_WHAT THE EXERCISE ASKS_
The following entries should be restated word for word, pictures excluded.

[Dataset items]

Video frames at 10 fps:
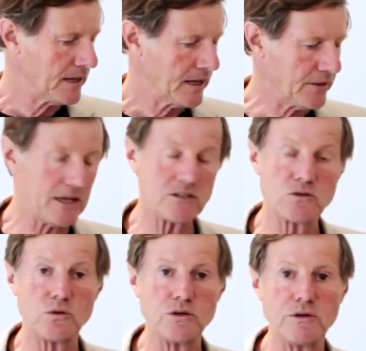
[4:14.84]
And that's
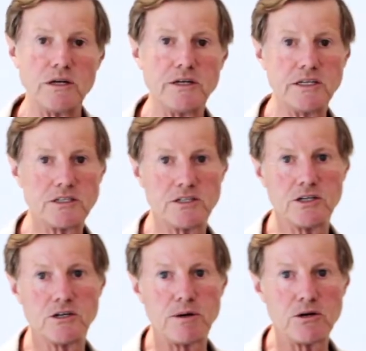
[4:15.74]
all you really need to
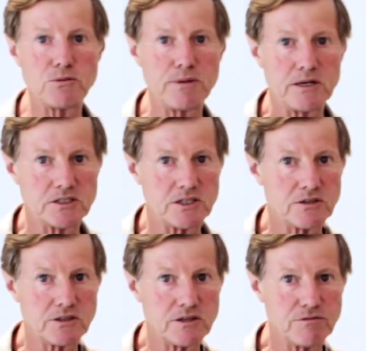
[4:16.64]
know about your
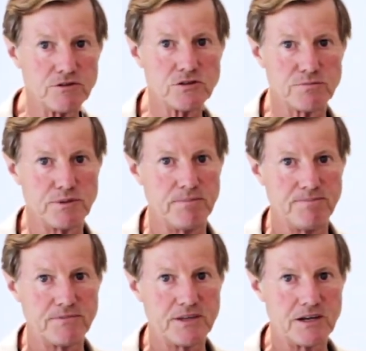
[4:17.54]
peristaltic infusion pump.
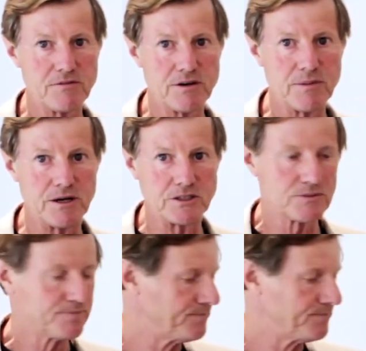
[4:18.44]
Thank you very much.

_RESPONSE TO THE TASK_
Video frames at 10 fps:
[4:14.84]
And that's
[4:15.74]
all you really need to
[4:16.64]
know about your
[4:17.54]
peristaltic infusion pump.
[4:18.44]
Thank you very much.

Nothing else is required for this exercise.